Deputados Federais aprovam projeto de lei que determina Fisioterapia 24 horas nas UTIs, discussões seguem agora para o Senado Federal

Deputados Federais aprovam projeto de lei que determina Fisioterapia 24 horas nas UTIs, discussões seguem agora para o Senado Federal

Matéria produzida em parceria com o fisioterapeuta Abel Pompeu

Por Joice Gonçalves

Que a fisioterapia intensiva representa um dos principais pilares dentro do Centro de Terapia Intensiva (CTI), não é novidade. O que poucas pessoas sabiam é que a permanência destes profissionais não era constante nas CTI’s. O decreto que vigora é da Agência Nacional de Vigilância Sanitária (Anvisa) que determina a assistência dos profissionais fisioterapeutas durante 18 horas diárias.  Em outra resolução, a Anvisa define CTI como o agrupamento, numa mesma área física, de mais de uma Unidade de Terapia Intensiva (UTI).

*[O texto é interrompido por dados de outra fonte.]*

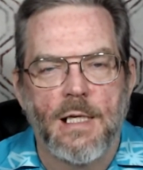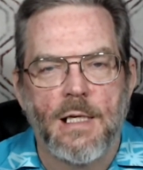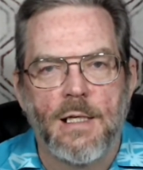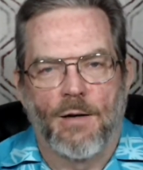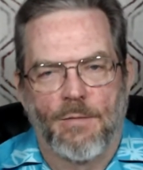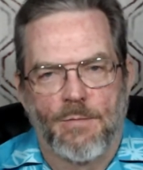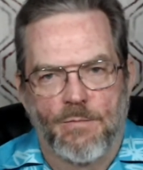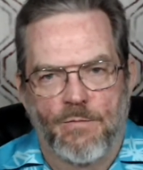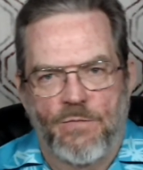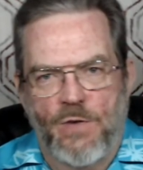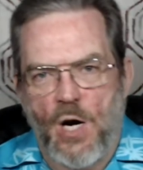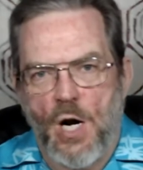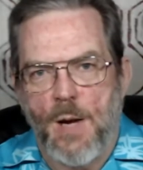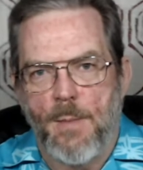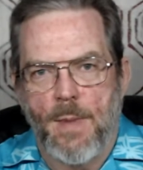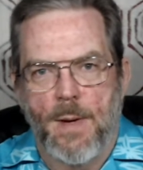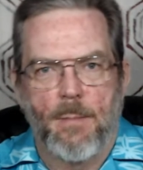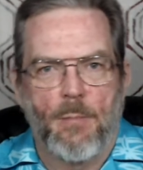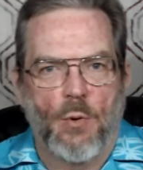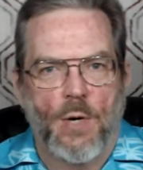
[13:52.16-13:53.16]

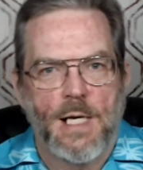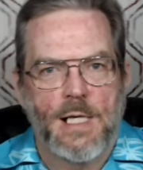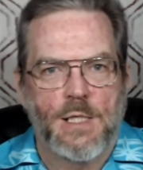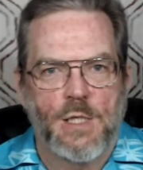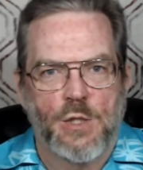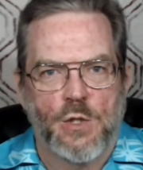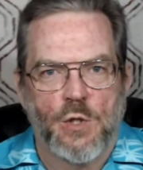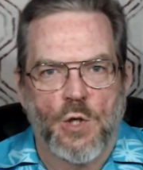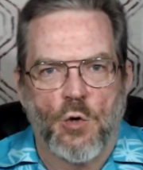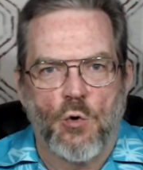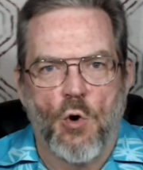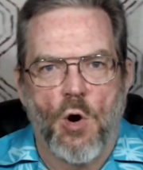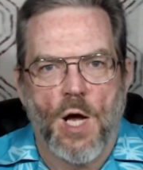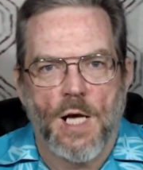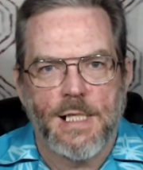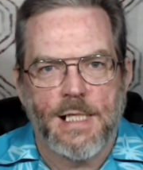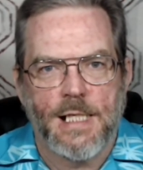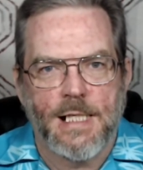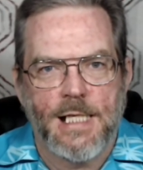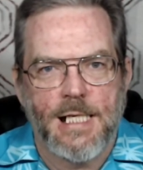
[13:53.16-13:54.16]
ferryman, brings us across
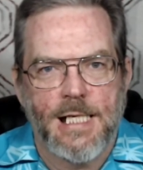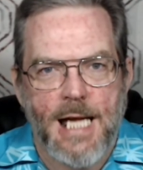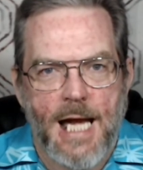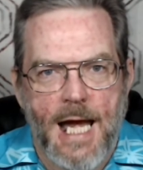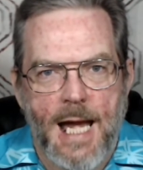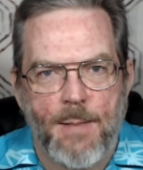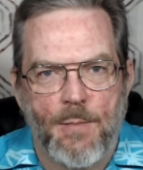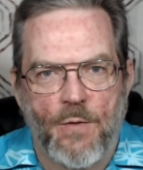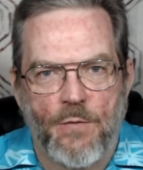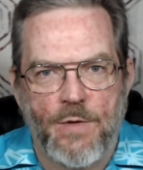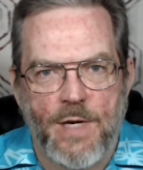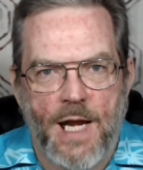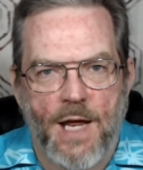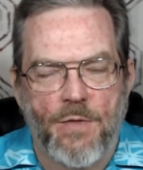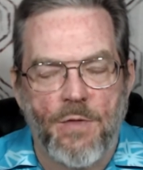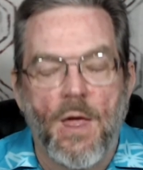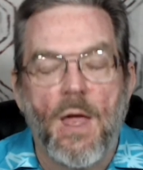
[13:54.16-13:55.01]
at the time of death.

Essa realidade começou a ser modificada ontem (04). O projeto de lei (PL) de autoria da deputada Margarete Coelho (PP-PI) elucida a importância destes profissionais em tempo integral nos hospitais particulares e públicos. Embora a discussão seja datada do começo do ano passado (2019), a pandemia do novo coronavírus (COVID-19) acelerou as discussões na Câmara dos Deputados o que levou à aprovação do projeto na última noite. Agora segue para a apreciação do Senado Federal.

Caso não sofra alterações de texto nessa casa, o texto do PL segue para a sanção presidencial.  Membro da Comissão de Assuntos Parlamentares (CAP) do Conselho Federal de Fisioterapia e Terapia Ocupacional (Coffito) revelou que o envolvimento de todos os membros da Comissão foi redobrado. O esforço dos representantes da CAP em todo o Brasil, valeu a pena.

Para o coordenador do curso de fisioterapia do UNIVAR é extremamente necessário e indiscutível a importância da oferta ininterrupta da assistência fisioterapêutica aos pacientes nas UTIs. Isso porque existe evidências científicas que comprovam que essa medida contribui para a redução da morbimortalidade, aumentando a sobrevida, e reduzindo a ocorrência de danos e complicações. As mais comuns que acontecem nesses espaços são infecções respiratórias, desmame prolongado da ventilação mecânica, diminuição da mobilidade e declínio funcional após alta hospitalar.

O Conselho Regional de Fisioterapia e Terapia Ocupacional da 9ª Região (Crefito 9) comemorou à decisão da Câmara dos Deputados.  Ainda, no estado de Mato Grosso em reunião online, o Conselho Estadual de Saúde aprovou por unanimidade uma moção de apoio a presença integral de fisioterapeutas nas UTI’s do Estado.